In this section, we will use the famous MNIST Dataset to build two Neural Networks capable to perform handwritten digits classification. The first Network is a simple Multi-layer Perceptron (MLP) and the second one is a Convolutional Neural Network (CNN from now on). In other words, our algorithm will say, with some associated error, what type of digit is the presented input.
This lesson is not intended to be a reference for machine learning, convolutions or TensorFlow. The intention is to give notions to the user about these fields and awareness of Data Scientist Workbench capabilities. We recommend that the students search for further references to understand completely the mathematical and theoretical concepts involved.

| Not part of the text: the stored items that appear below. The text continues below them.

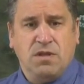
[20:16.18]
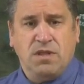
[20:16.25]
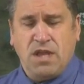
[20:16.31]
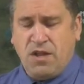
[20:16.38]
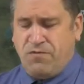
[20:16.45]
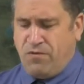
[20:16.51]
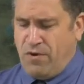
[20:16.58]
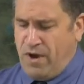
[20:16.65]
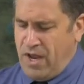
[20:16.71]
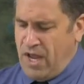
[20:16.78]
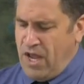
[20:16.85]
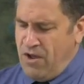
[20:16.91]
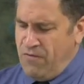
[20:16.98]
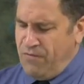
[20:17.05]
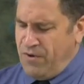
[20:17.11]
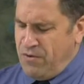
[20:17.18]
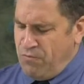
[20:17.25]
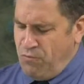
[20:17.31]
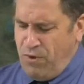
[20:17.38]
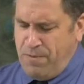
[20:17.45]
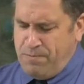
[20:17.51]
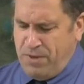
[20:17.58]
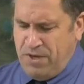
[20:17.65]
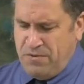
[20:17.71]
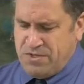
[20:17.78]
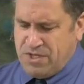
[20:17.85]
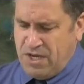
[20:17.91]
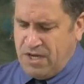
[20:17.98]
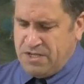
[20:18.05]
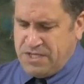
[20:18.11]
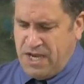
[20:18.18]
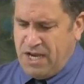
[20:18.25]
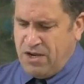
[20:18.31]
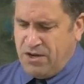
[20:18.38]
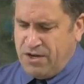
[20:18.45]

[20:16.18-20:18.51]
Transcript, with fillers: That for every whip he was going to take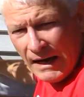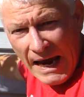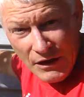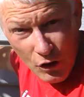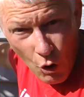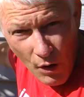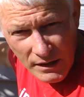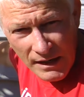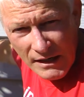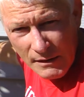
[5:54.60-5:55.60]
Hear the noise?
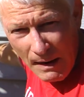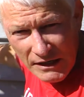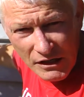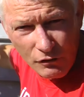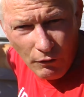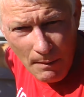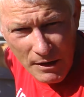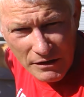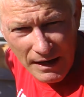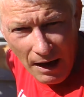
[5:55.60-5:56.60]
It makes a scraping
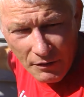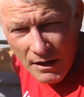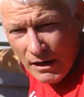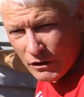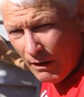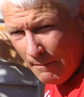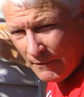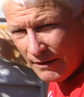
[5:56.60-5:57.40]
sound. Scrape.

Brief Theory: Deep learning (also known as deep structured learning, hierarchical learning or deep machine learning) is a branch of machine learning based on a set of algorithms that attempt to model high-level abstractions in data by using multiple processing layers, with complex structures or otherwise, composed of multiple non-linear transformations.
We are going to create a simple Multi-layer percepetron, a simple type of Neural Network, to performe classification tasks on the MNIST digits dataset. If you are not familiar with the MNIST dataset, please consider to read more about it: click here
According to Lecun's website, the MNIST is a: "database of handwritten digits that has a training set of 60,000 examples, and a test set of 10,000 examples. It is a subset of a larger set available from NIST. The digits have been size-normalized and centered in a fixed-size image".

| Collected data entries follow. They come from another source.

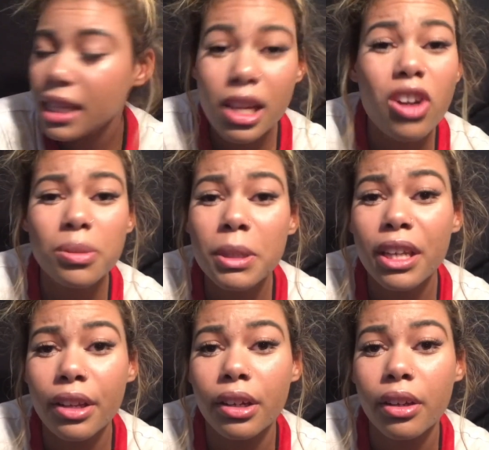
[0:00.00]
He calls me
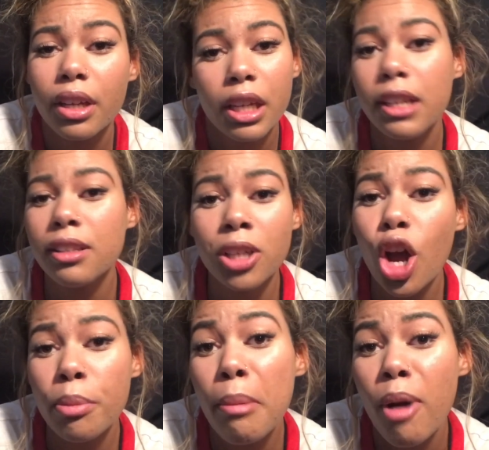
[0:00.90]
Nana. He doesn't
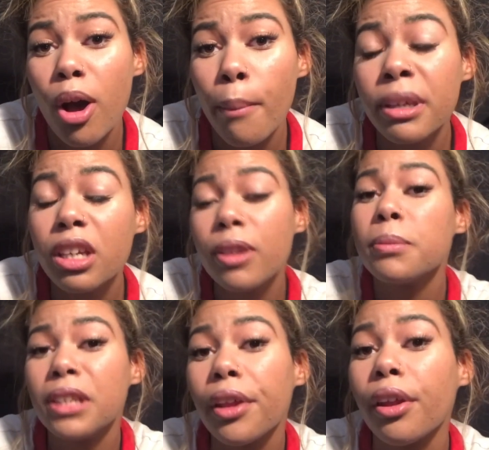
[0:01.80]
call me Mom. He
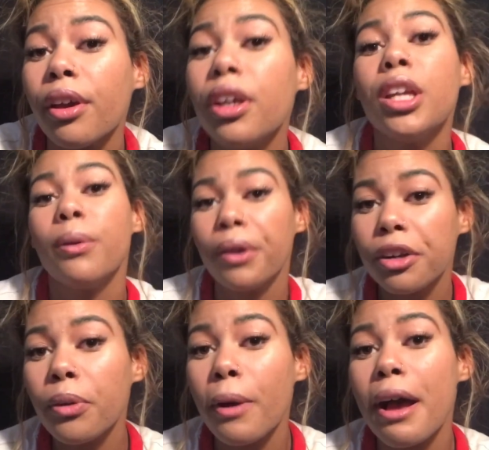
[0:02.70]
calls me Nana. You
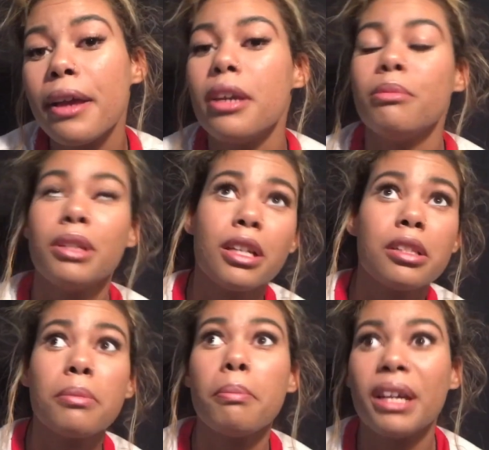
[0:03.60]
want to know why?
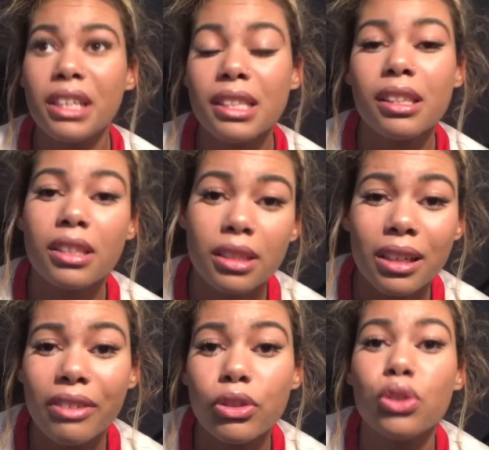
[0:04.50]
Because my nieces
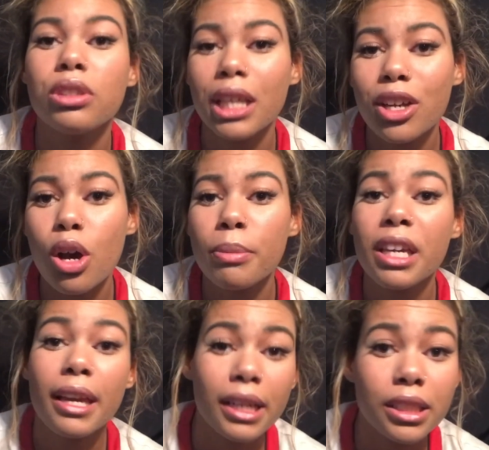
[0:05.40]
and nephews, they call
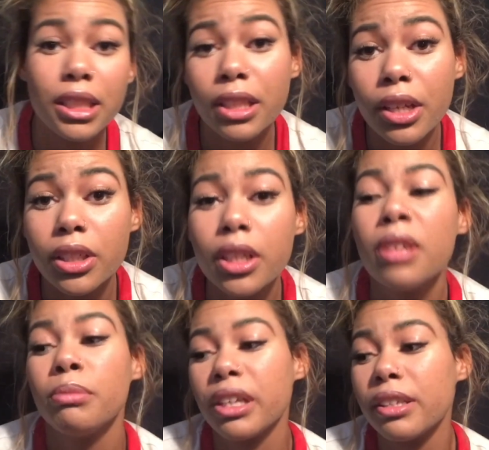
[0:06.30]
me Auntie Nana.
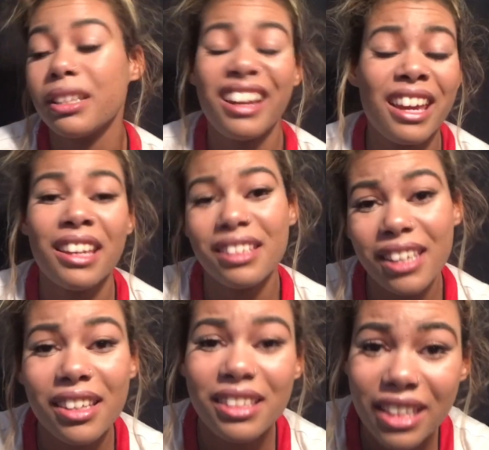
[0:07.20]
Because they can't
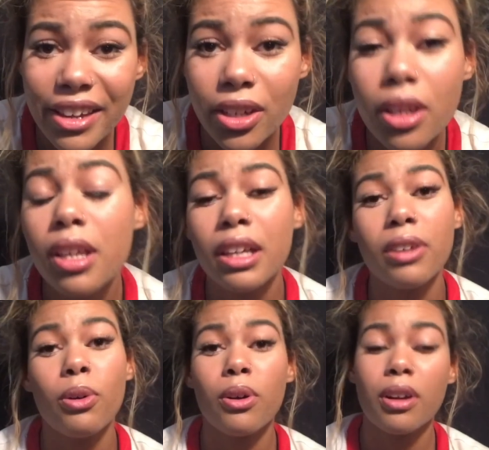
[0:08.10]
say Sienna.
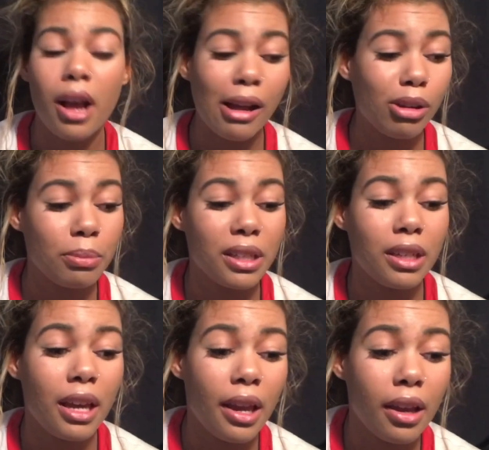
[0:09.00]
Or I'll
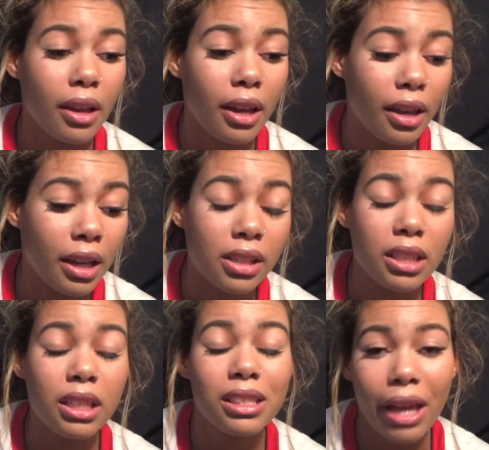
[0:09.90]
be
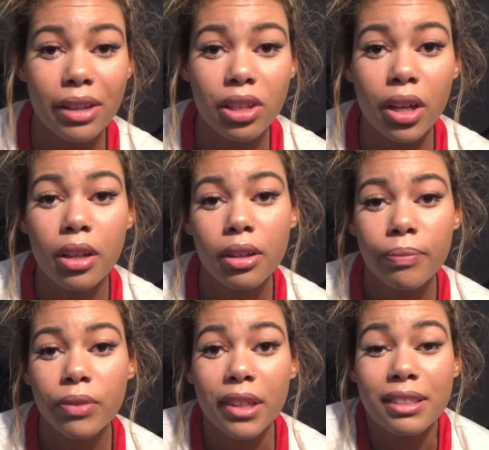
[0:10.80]
Auntie Santa.
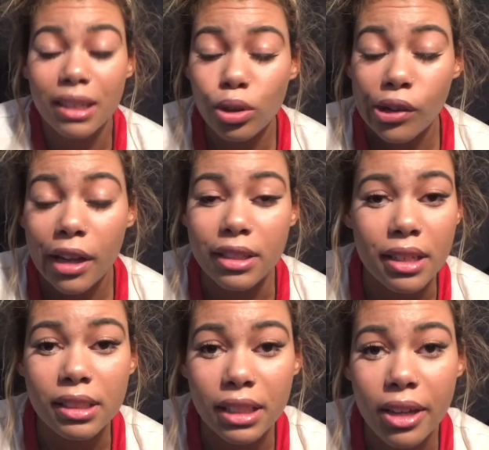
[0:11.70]
Because they don't know how to
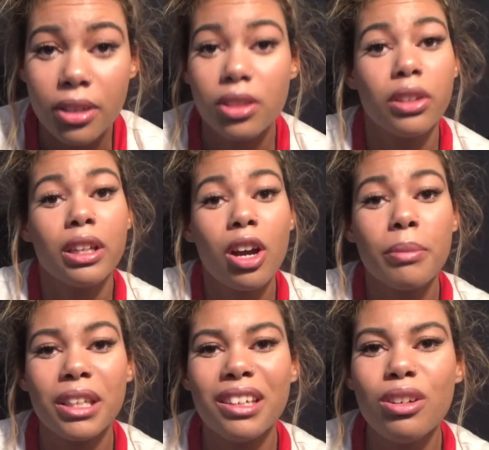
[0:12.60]
say Sienna. So they
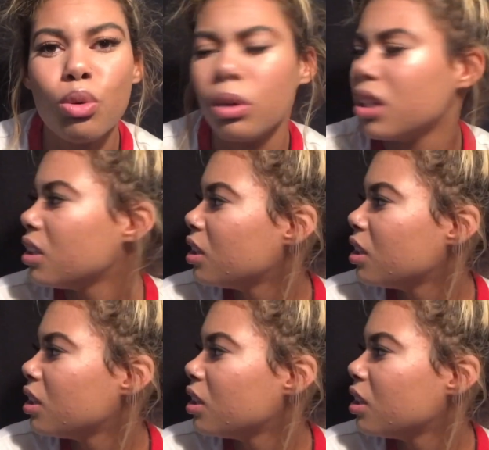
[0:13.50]
call me, ew!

It's very important to notice that MNIST is a high optimized data-set and it does not contain images. You will need to build your own code if you want to see the real digits. Another important side note is the effort that the authors invested on this data-set with normalization and centering operations.
In [1]:
import tensorflow as tf
from tensorflow.examples.tutorials.mnist import input_data
mnist = input_data.read_data_sets('MNIST_data', one_hot=True)

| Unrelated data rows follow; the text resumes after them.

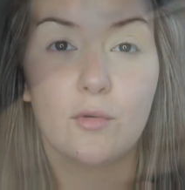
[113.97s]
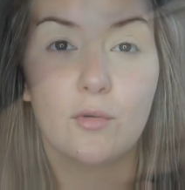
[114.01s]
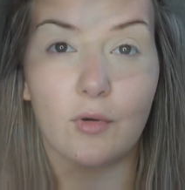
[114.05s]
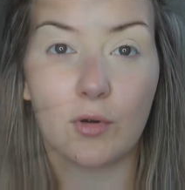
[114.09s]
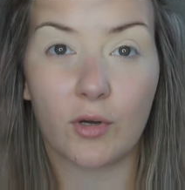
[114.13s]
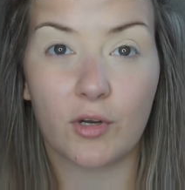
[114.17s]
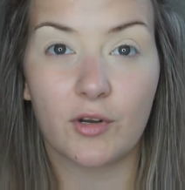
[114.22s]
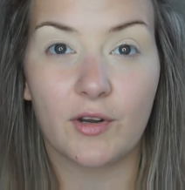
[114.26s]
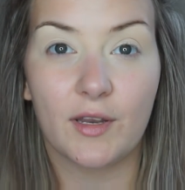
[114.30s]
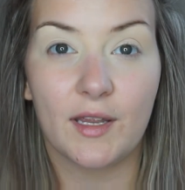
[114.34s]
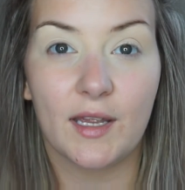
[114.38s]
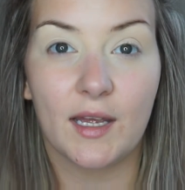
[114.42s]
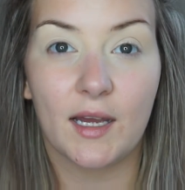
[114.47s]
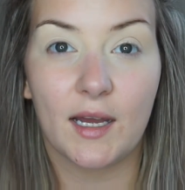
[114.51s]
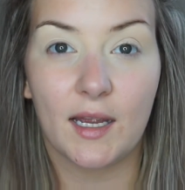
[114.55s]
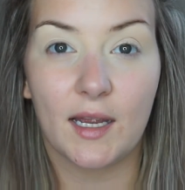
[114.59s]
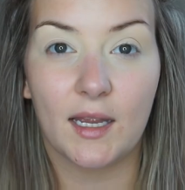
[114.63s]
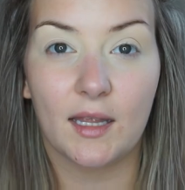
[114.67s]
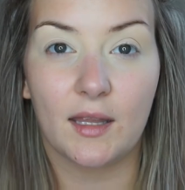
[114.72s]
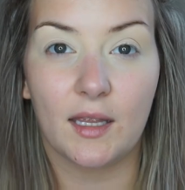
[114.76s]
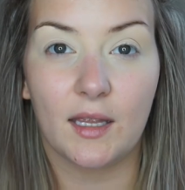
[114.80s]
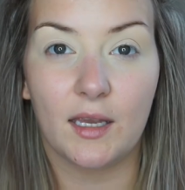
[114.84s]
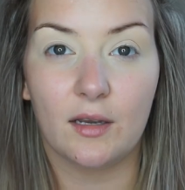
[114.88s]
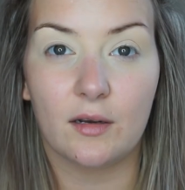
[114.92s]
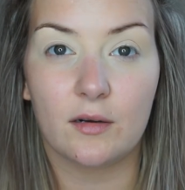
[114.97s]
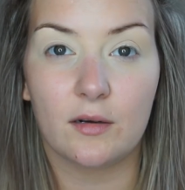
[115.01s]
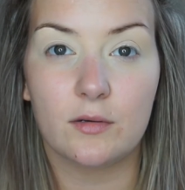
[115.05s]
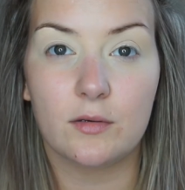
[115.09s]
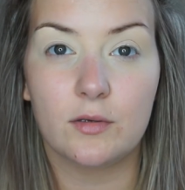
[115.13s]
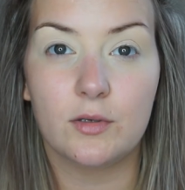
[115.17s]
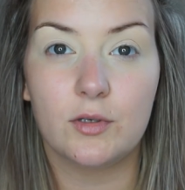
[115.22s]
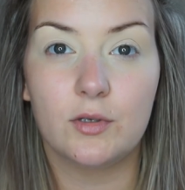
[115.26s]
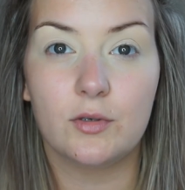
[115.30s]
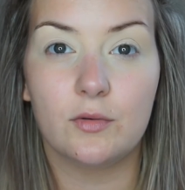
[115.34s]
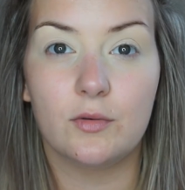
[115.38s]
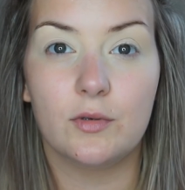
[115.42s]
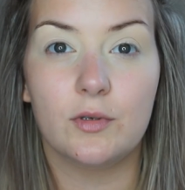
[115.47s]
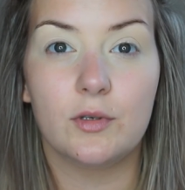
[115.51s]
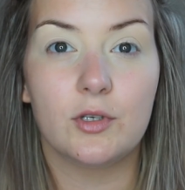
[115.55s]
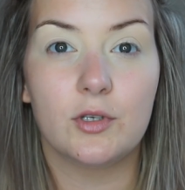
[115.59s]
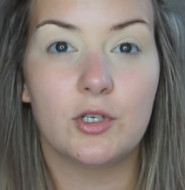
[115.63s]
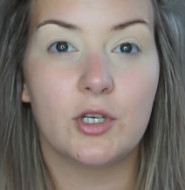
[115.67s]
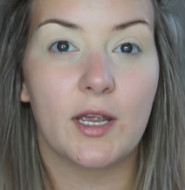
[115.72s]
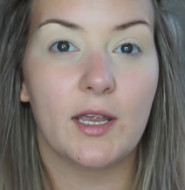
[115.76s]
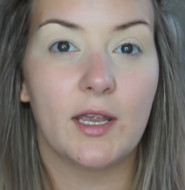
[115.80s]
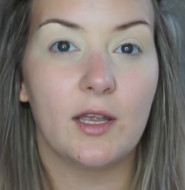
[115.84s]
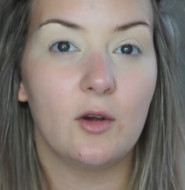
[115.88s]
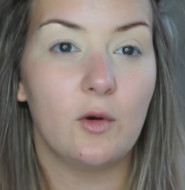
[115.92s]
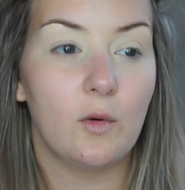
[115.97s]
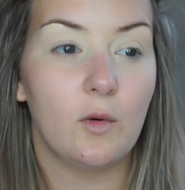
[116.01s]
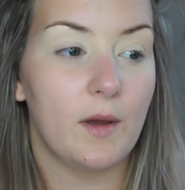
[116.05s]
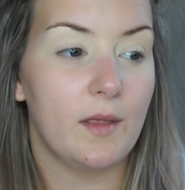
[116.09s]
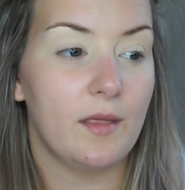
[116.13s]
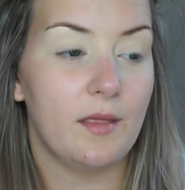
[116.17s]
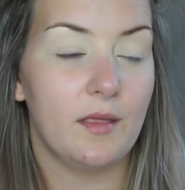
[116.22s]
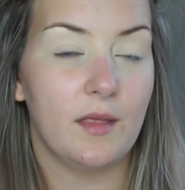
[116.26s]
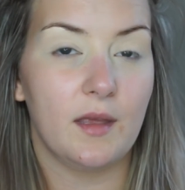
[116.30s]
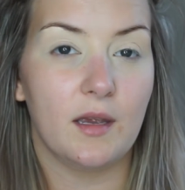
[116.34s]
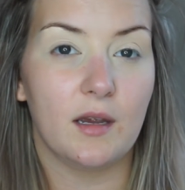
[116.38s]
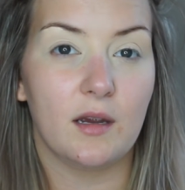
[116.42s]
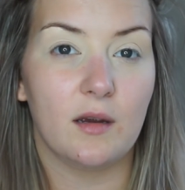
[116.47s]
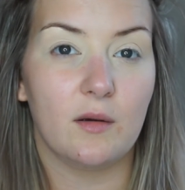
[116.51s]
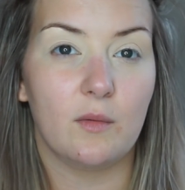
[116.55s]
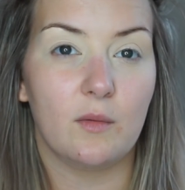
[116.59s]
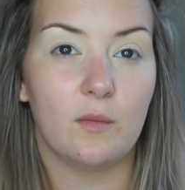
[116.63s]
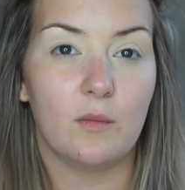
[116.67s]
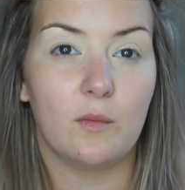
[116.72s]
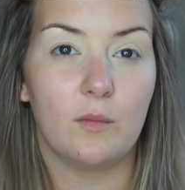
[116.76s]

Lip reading: not great at eyeliner, don't try and go in there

The One-hot = True argument only means that, in contrast to Binary representation, the labels will be presented in a way that only one bit will be on for a specific digit. For example, five and zero in a binary code would be:
Number representation: 0 Binary encoding: [2^5] [2^4] [2^3] [2^2] [2^1] [2^0] Array/vector: 0 0 0 0 0 0 Number representation: 5 Binary encoding: [2^5] [2^4] [2^3] [2^2] [2^1] [2^0] Array/vector: 0 0 0 1 0 1
Using a different notation, the same digits using one-hot vector representation can be show as:
Number representation: 0 One-hot encoding: [5] [4] [3] [2] [1] [0] Array/vector: 0 0 0 0 0 1 Number representation: 5 One-hot encoding: [5] [4] [3] [2] [1] [0] Array/vector: 1 0 0 0 0 0
The imported data can be divided as follow:
- 55,000 data points
- mnist.train.images for inputs
- mnist.train.labels for outputs
- 5,000 data points
- mnist.validation.images for inputs
- mnist.validation.labels for outputs
- 10,000 data points
- mnist.test.images for inputs
- mnist.test.labels for outputs
You have two basic options when using TensorFlow to run your code:
For this first part, we will use the interactive session that is more suitable for environments like Jupyter notebooks.
In [2]:
sess = tf.InteractiveSession()
It's a best practice to create placeholders before variable assignments when using TensorFlow. Here we'll create placeholders for inputs ("Xs") and outputs ("Ys").
Placeholder 'X': represents the "space" allocated input or the images.
* Each input has 784 pixels distributed by a 28 width x 28 height matrix
* The 'shape' argument defines the tensor size by its dimensions.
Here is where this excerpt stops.